Larry Parks (December 13, 1914 - April 13, 1975) was an American actor who was blacklisted by the Hollywood movie studio bosses during the era of McCarthyism.
Born Samuel Lawrence Klausman Parks in Olathe, Kansas, his career was virtually ended when he admitted in 1951 to having been a member of a Communist party cell.
Parks grew up in Joliet, Illinois, and graduated from Joliet Township High School in 1932. Having attended the University of Illinois as a pre-med student, Parks played in stock companies for several years before signing a Hollywood contract in 1941. He made several forgettable films until he won the role of Al Jolson in the 1946 biographical film The Jolson Story, for which he was nominated for an Academy Award for Best Actor.
Following his Oscar nomination, he made a few more movies that did little in the box office, until he appeared in the sequel, Jolson Sings Again in 1949, which was another hit.

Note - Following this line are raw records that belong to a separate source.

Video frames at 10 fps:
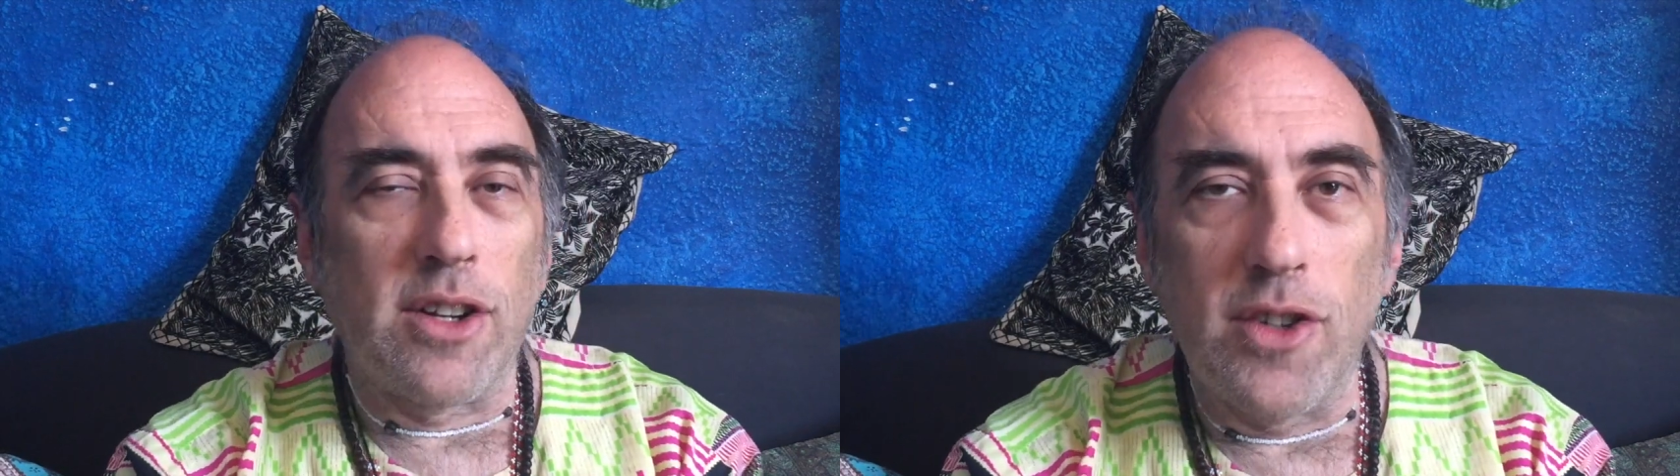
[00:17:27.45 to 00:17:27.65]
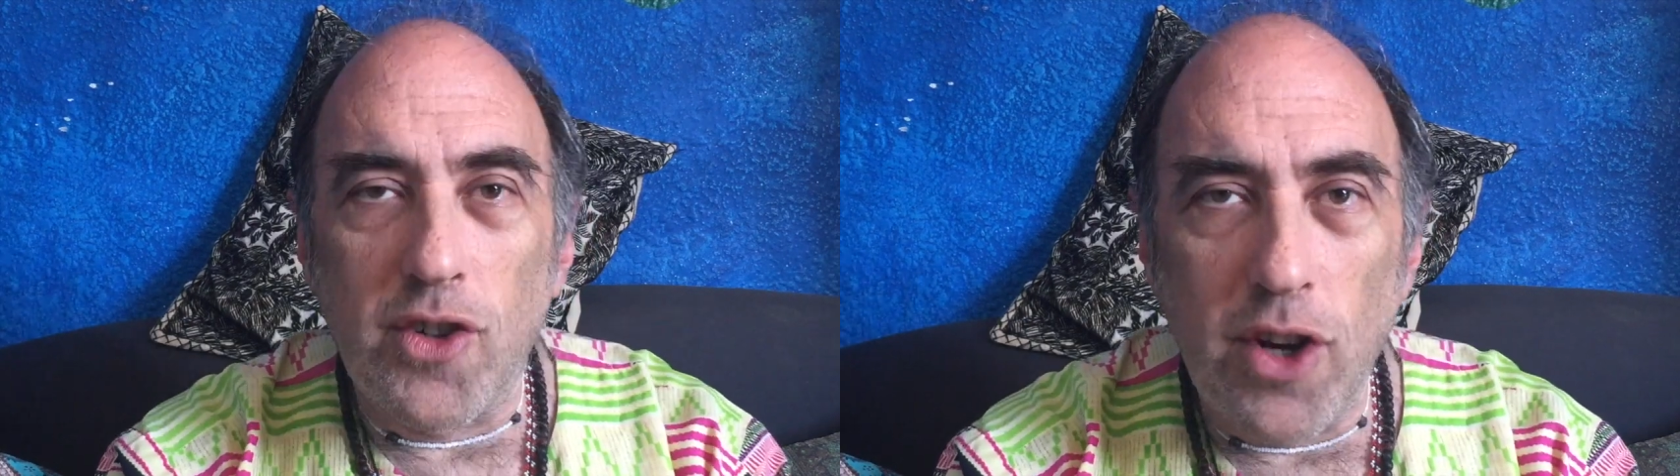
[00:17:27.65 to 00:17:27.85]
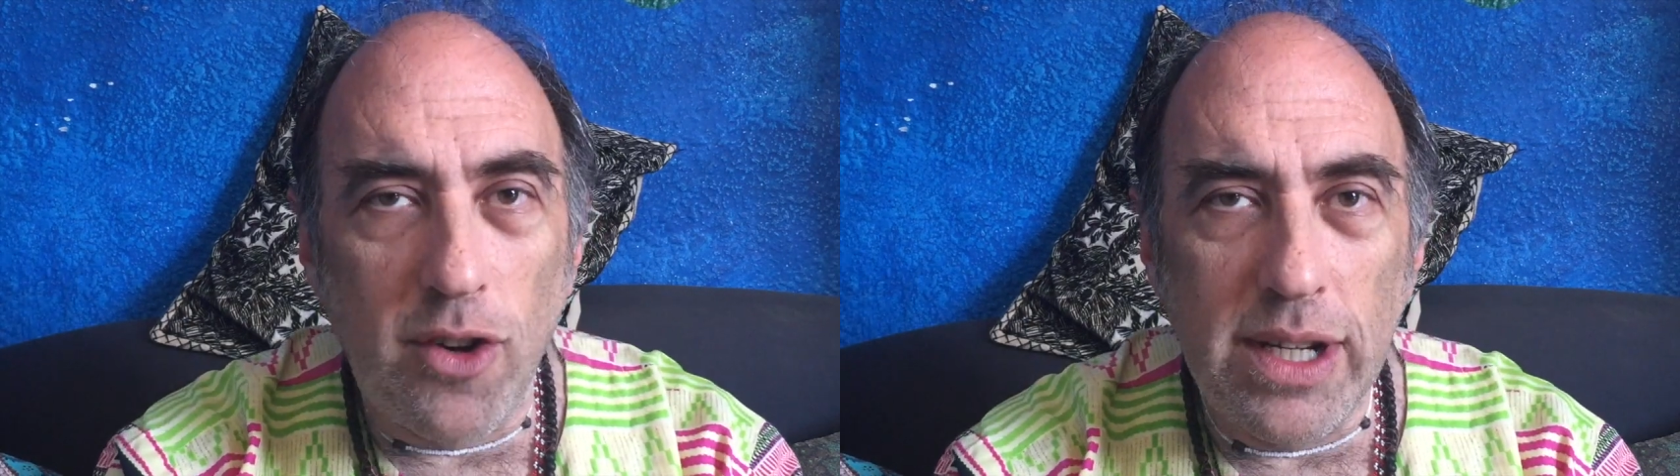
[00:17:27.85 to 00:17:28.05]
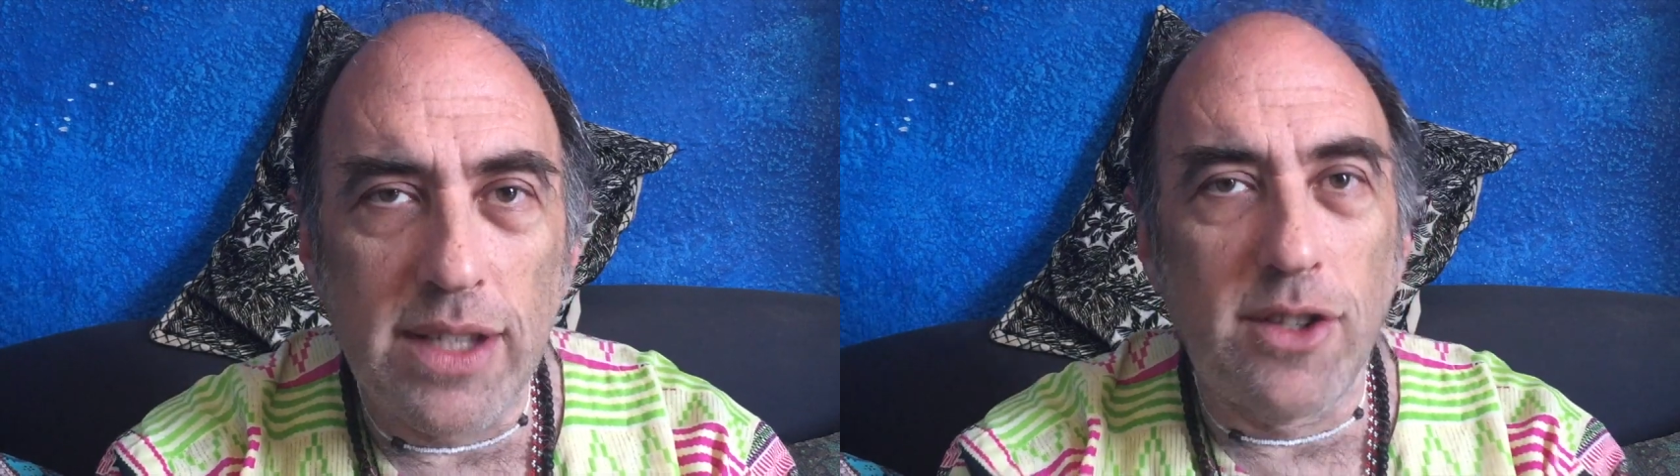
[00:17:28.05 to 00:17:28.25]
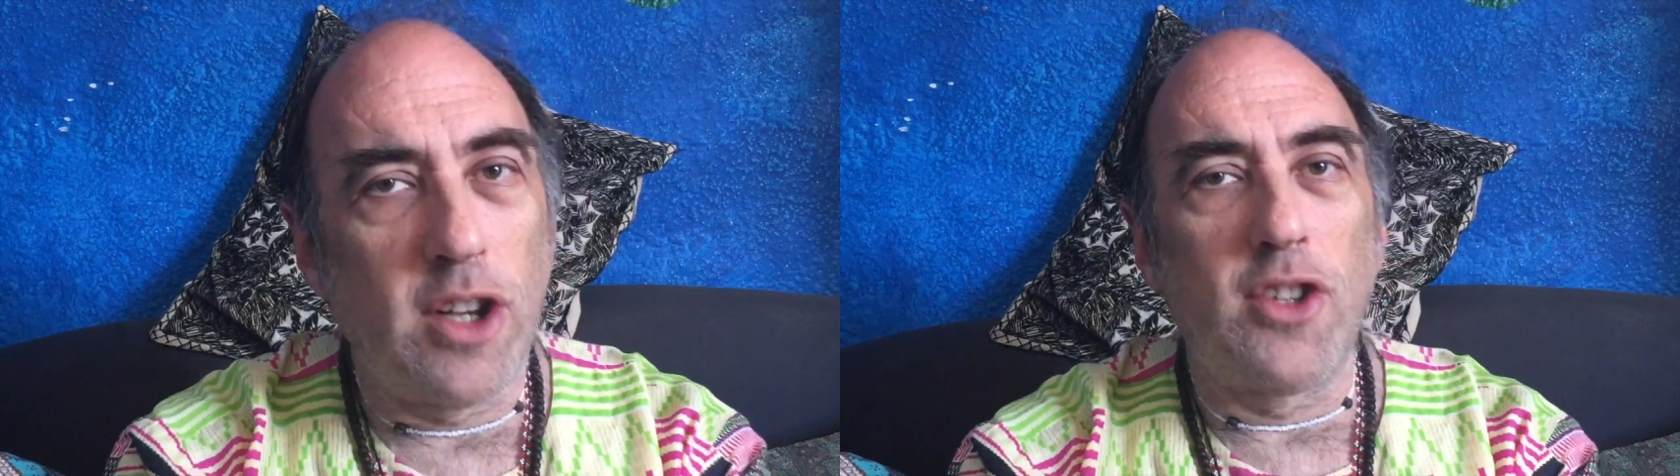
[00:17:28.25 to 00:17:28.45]
Control
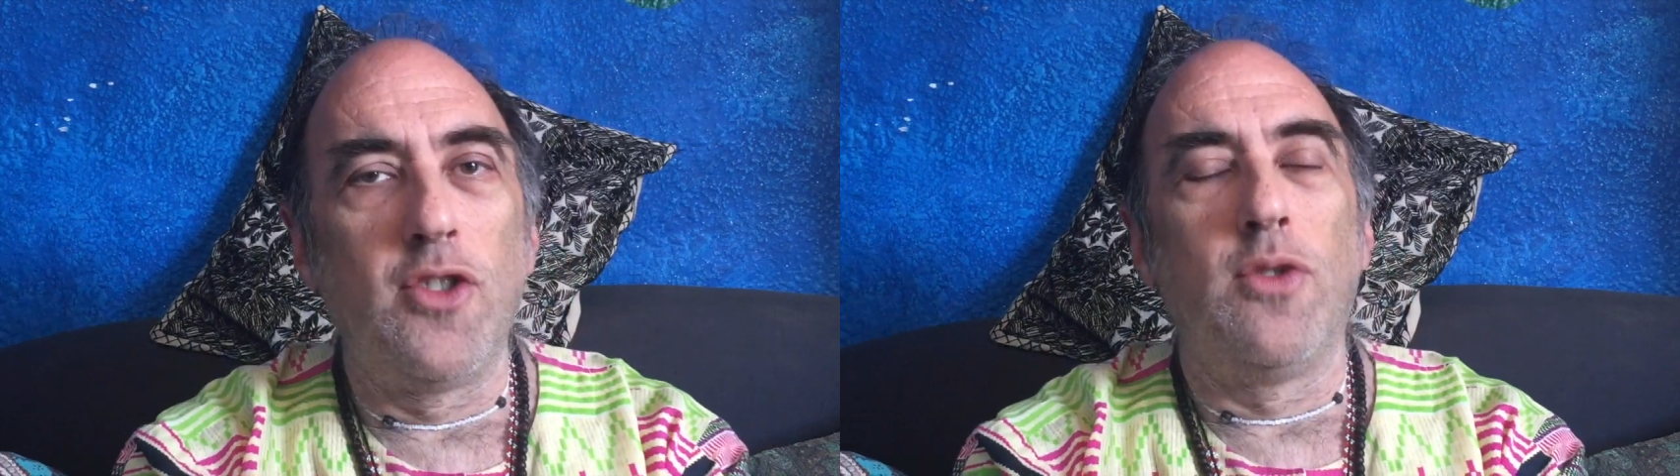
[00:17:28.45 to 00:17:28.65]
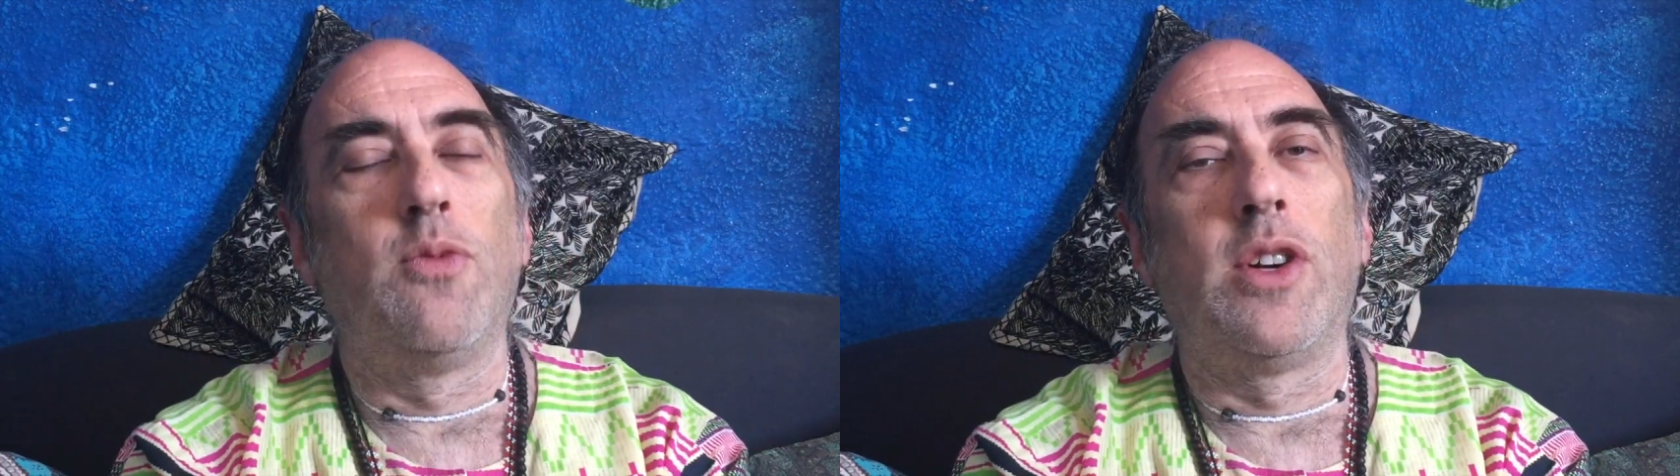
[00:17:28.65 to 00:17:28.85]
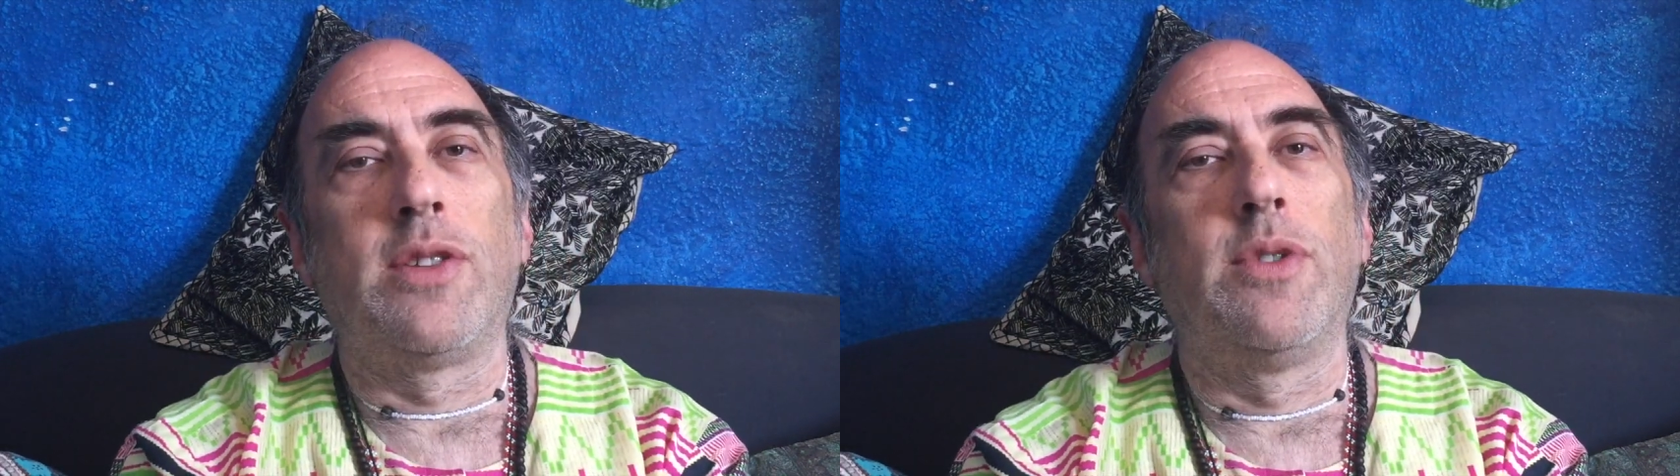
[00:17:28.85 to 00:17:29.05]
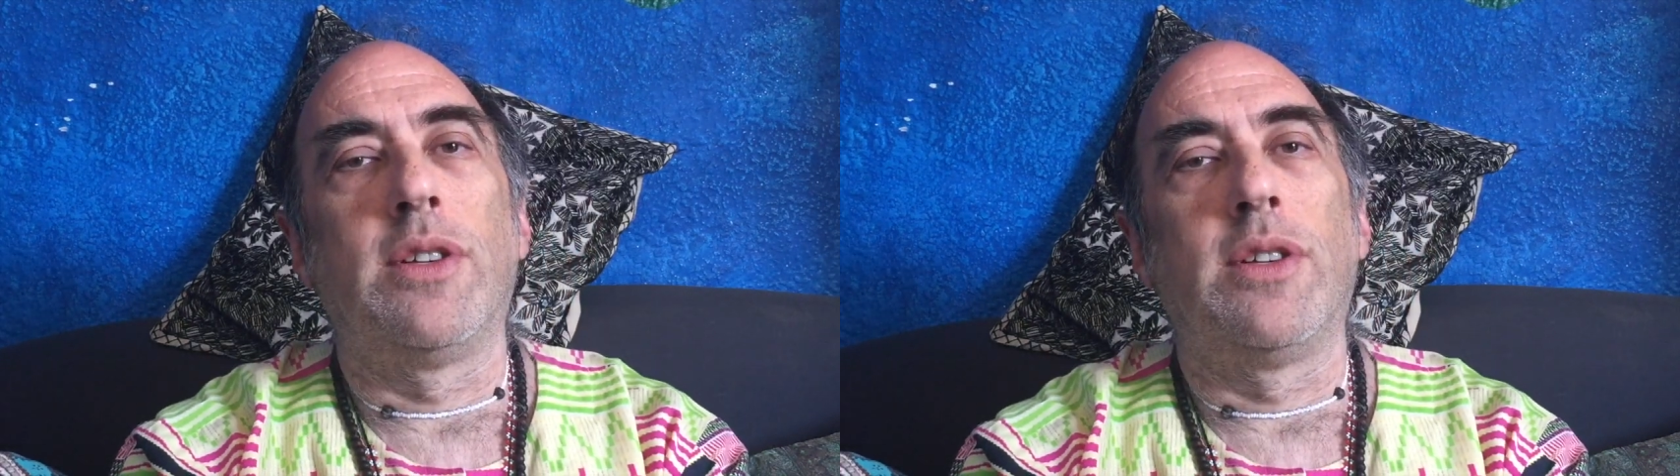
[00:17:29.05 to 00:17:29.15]
is not you what,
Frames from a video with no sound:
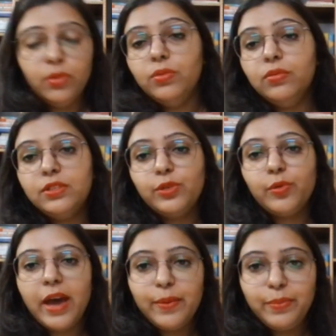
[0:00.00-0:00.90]
Oh,
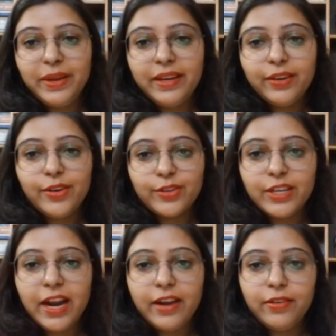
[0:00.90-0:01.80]
square, planar,
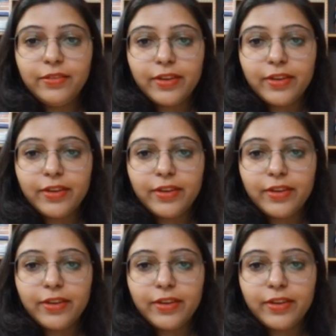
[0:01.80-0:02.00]
octahedral,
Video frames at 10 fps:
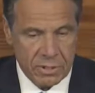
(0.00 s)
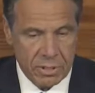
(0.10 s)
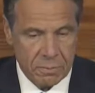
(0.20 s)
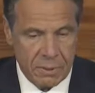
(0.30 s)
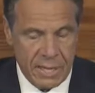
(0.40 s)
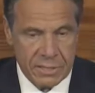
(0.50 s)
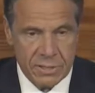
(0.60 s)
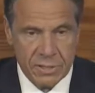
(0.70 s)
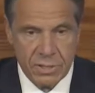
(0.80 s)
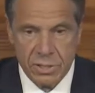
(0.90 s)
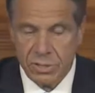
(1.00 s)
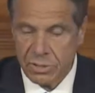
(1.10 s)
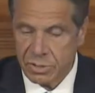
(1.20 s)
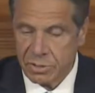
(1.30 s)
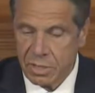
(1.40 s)

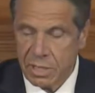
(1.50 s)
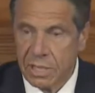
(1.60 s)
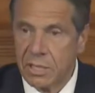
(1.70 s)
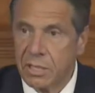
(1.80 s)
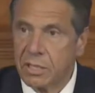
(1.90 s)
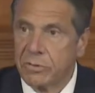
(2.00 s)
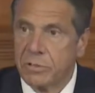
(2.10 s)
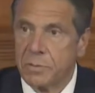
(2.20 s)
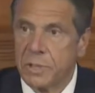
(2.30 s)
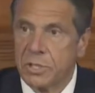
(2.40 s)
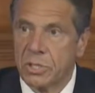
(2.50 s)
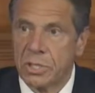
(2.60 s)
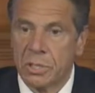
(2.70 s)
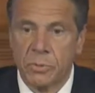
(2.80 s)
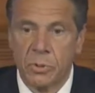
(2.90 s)
passages that I think are especially
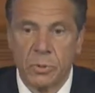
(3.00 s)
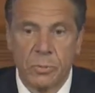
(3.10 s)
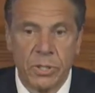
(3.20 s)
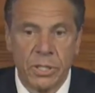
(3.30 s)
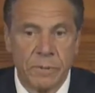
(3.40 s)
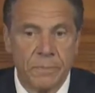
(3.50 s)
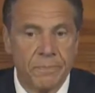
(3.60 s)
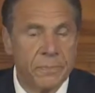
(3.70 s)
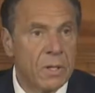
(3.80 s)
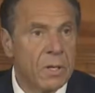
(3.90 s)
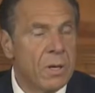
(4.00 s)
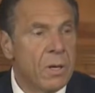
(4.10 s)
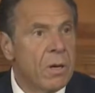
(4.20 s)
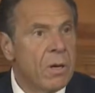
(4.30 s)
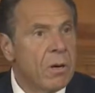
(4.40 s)
appropriate
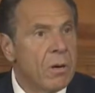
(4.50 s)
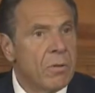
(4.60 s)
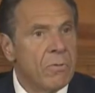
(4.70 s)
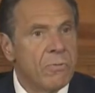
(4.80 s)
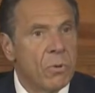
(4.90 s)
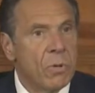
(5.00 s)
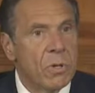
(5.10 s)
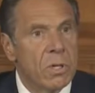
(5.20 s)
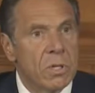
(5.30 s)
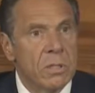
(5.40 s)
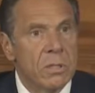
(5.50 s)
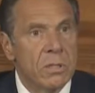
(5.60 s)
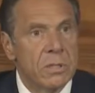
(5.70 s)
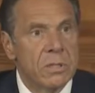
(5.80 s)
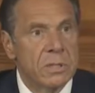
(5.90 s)
for
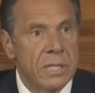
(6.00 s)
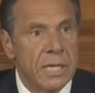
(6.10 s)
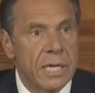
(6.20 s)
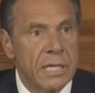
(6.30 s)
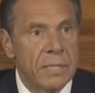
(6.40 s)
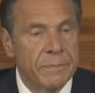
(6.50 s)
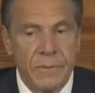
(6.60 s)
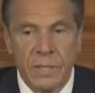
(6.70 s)
today and this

Larry Parks was summoned to appear before the House Un-American Activities Committee where he literally fell on his knees before and begged not to be forced to testify. He eventually did so in tears, only to find that he was blacklisted anyway. Following his admission before the Congressional Committee, Columbia Pictures dropped him. He made only two more films, but continued to eke out a living acting on the stage and doing occasional television programs until his death, from a heart attack, aged 60. Married to actress Betty Garrett from 1944 until his death; they had two sons.